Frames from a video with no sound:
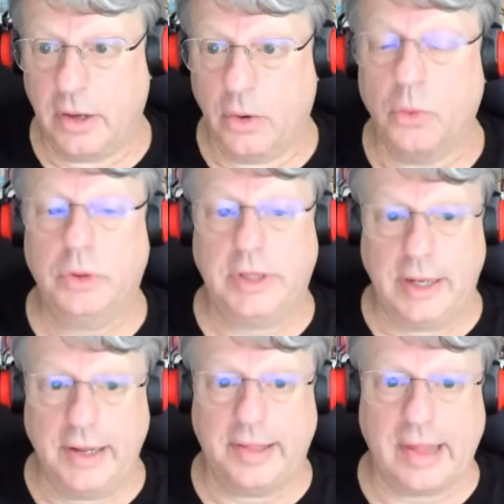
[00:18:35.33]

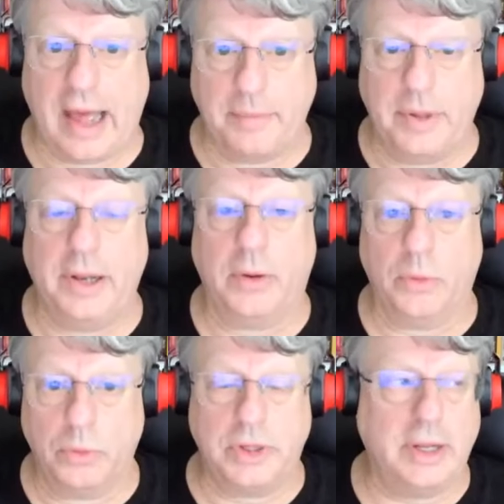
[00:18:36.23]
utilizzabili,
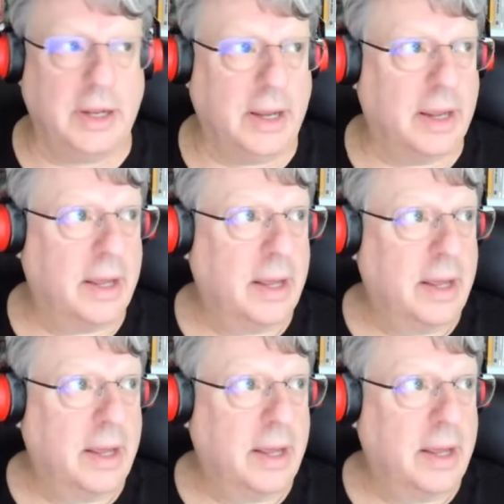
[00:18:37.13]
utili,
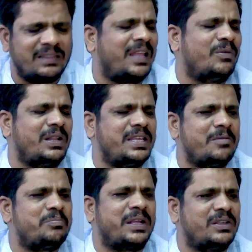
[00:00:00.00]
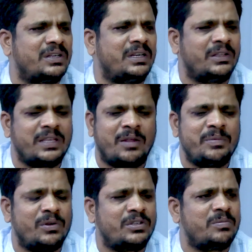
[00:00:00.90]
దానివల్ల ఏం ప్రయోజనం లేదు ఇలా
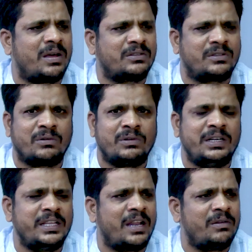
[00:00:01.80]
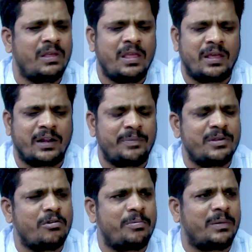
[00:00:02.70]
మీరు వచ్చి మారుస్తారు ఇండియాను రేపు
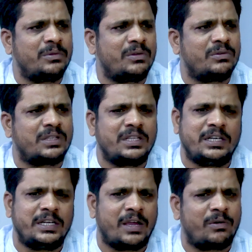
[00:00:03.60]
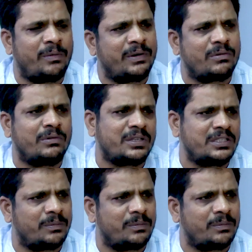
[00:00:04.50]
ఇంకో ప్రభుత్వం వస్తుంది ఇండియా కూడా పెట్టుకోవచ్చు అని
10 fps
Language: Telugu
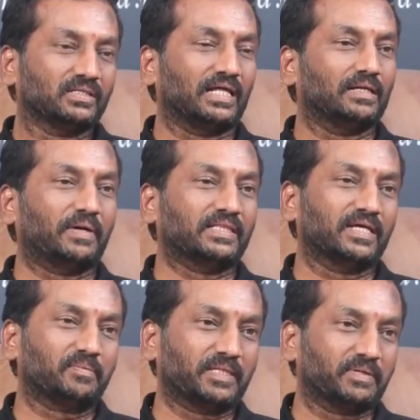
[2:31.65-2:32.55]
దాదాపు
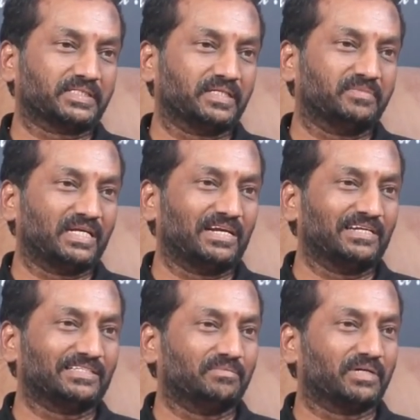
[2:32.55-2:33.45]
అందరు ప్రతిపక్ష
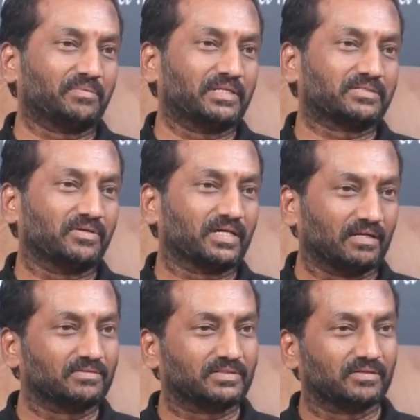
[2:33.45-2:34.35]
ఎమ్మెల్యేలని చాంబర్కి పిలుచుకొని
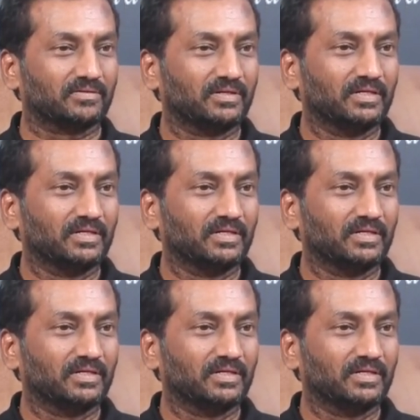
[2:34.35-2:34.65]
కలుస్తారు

### Your goal
When a record holds a picture, leave that picture out; copy the rest verbatim.

### Reply
Frames from a video with no sound:
[00:18:35.33]

[00:18:36.23]
utilizzabili,
[00:18:37.13]
utili,
[00:00:00.00]
[00:00:00.90]
దానివల్ల ఏం ప్రయోజనం లేదు ఇలా
[00:00:01.80]
[00:00:02.70]
మీరు వచ్చి మారుస్తారు ఇండియాను రేపు
[00:00:03.60]
[00:00:04.50]
ఇంకో ప్రభుత్వం వస్తుంది ఇండియా కూడా పెట్టుకోవచ్చు అని
10 fps
Language: Telugu
[2:31.65-2:32.55]
దాదాపు
[2:32.55-2:33.45]
అందరు ప్రతిపక్ష
[2:33.45-2:34.35]
ఎమ్మెల్యేలని చాంబర్కి పిలుచుకొని
[2:34.35-2:34.65]
కలుస్తారు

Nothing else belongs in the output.